=== AIM OF THE EXERCISE ===
Skip the pictures. Give all the data again exactly.

=== Collected data entries ===
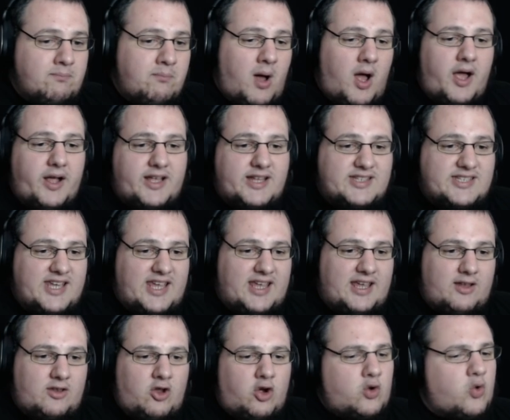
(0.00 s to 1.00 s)

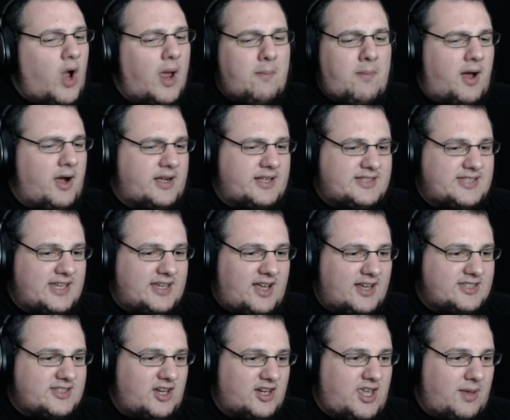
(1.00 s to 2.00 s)
marketing. Not quite marketing.
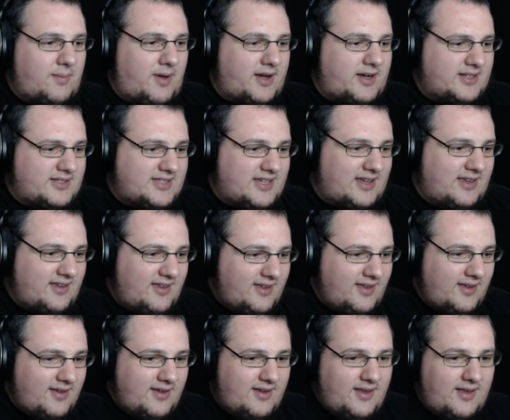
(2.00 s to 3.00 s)
I suck at marketing.
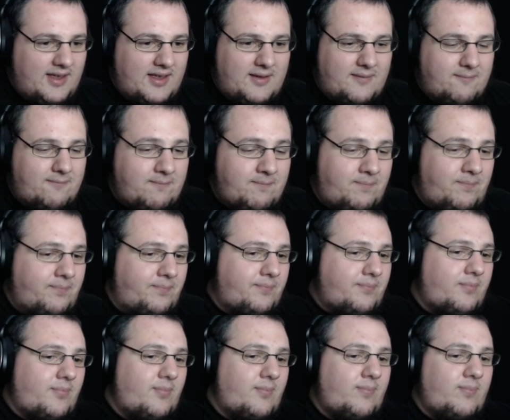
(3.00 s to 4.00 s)

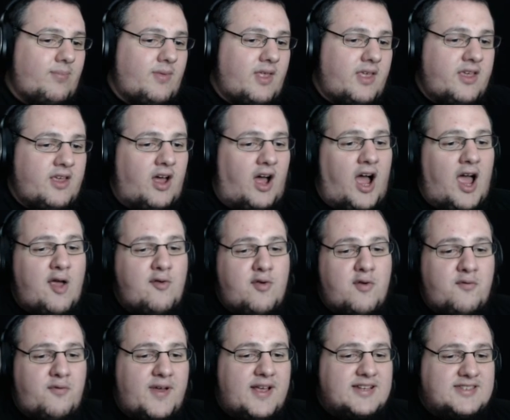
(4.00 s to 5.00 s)
You know,
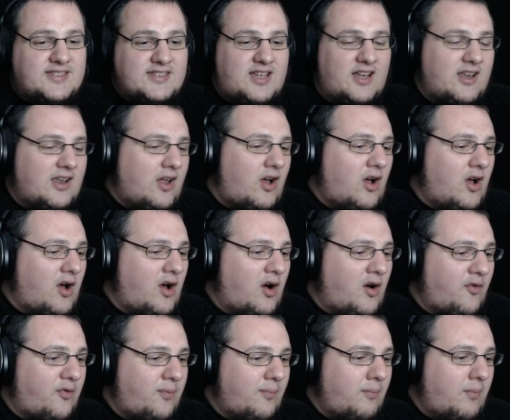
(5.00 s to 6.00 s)
I've invested a lot
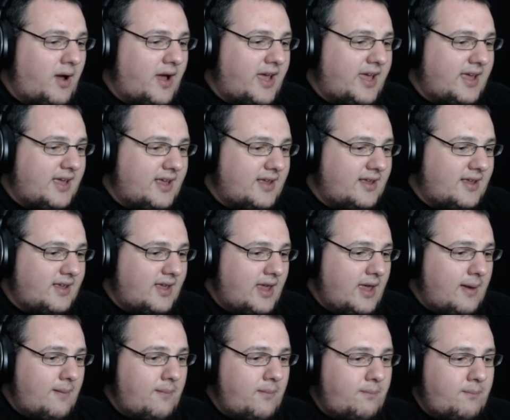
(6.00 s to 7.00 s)
of my
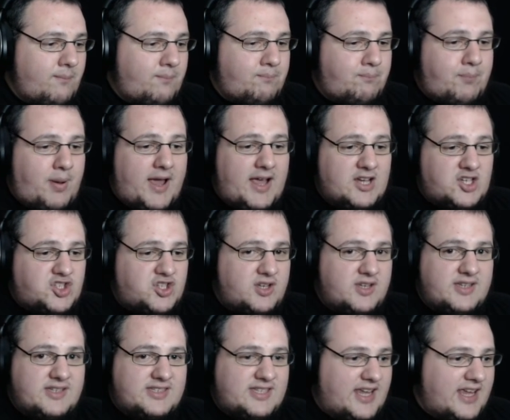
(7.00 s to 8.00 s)

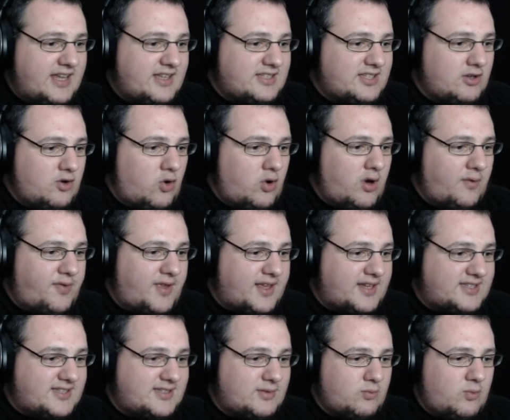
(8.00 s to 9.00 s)
passions into all of
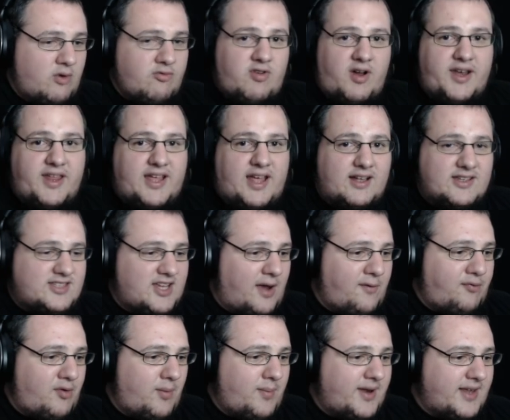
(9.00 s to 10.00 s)
this. We're running out of
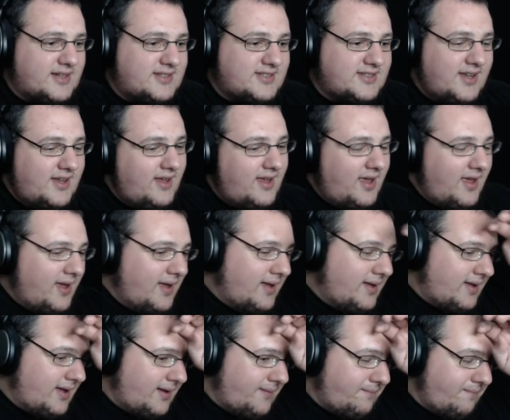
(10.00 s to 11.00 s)
time, 3 minutes.
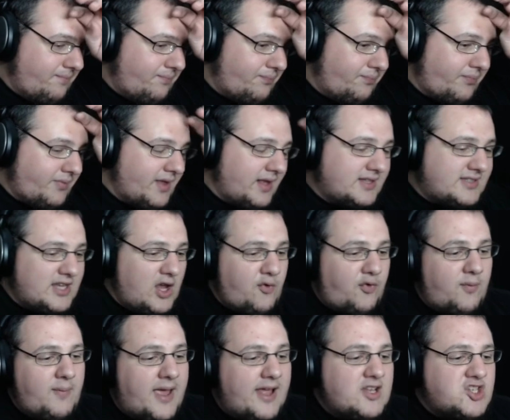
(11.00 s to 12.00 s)

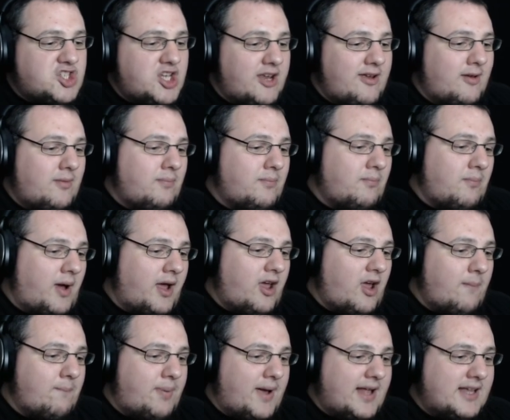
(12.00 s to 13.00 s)
So from engineering
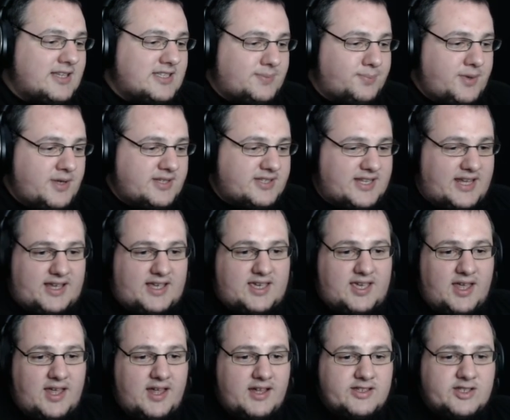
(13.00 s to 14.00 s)
my own band's
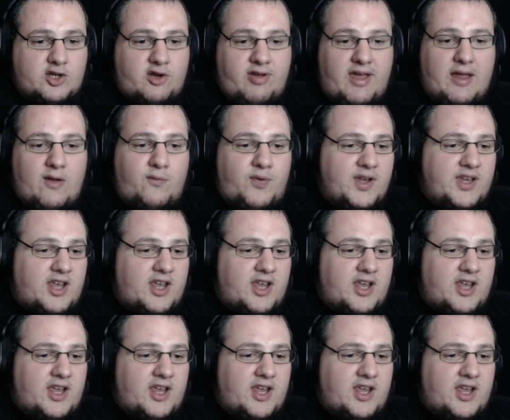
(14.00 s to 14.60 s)
music to creating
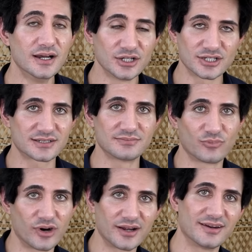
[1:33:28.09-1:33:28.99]
Just
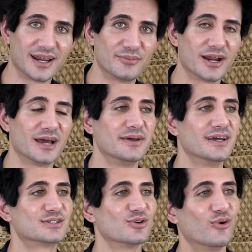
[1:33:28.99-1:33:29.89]
write in Abraham
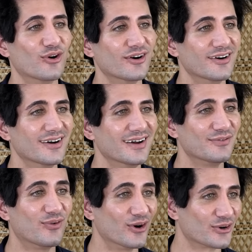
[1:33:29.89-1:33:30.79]
Hicks or
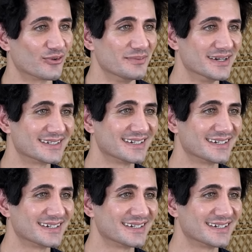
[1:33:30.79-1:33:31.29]
Four Agreements.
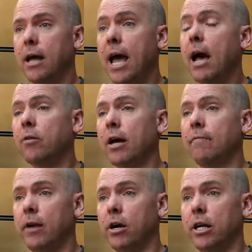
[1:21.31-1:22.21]
how that
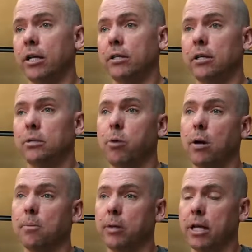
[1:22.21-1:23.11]
variant is
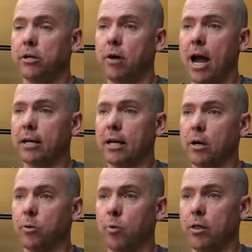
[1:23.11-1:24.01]
probably interacting
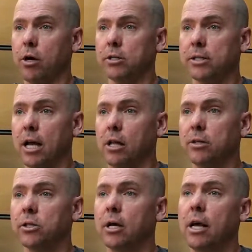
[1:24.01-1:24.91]
with our
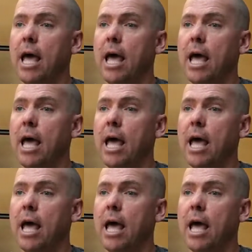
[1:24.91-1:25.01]
cells.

=== COMPLETED EXERCISE ===
(0.00 s to 1.00 s)

(1.00 s to 2.00 s)
marketing. Not quite marketing.
(2.00 s to 3.00 s)
I suck at marketing.
(3.00 s to 4.00 s)

(4.00 s to 5.00 s)
You know,
(5.00 s to 6.00 s)
I've invested a lot
(6.00 s to 7.00 s)
of my
(7.00 s to 8.00 s)

(8.00 s to 9.00 s)
passions into all of
(9.00 s to 10.00 s)
this. We're running out of
(10.00 s to 11.00 s)
time, 3 minutes.
(11.00 s to 12.00 s)

(12.00 s to 13.00 s)
So from engineering
(13.00 s to 14.00 s)
my own band's
(14.00 s to 14.60 s)
music to creating
[1:33:28.09-1:33:28.99]
Just
[1:33:28.99-1:33:29.89]
write in Abraham
[1:33:29.89-1:33:30.79]
Hicks or
[1:33:30.79-1:33:31.29]
Four Agreements.
[1:21.31-1:22.21]
how that
[1:22.21-1:23.11]
variant is
[1:23.11-1:24.01]
probably interacting
[1:24.01-1:24.91]
with our
[1:24.91-1:25.01]
cells.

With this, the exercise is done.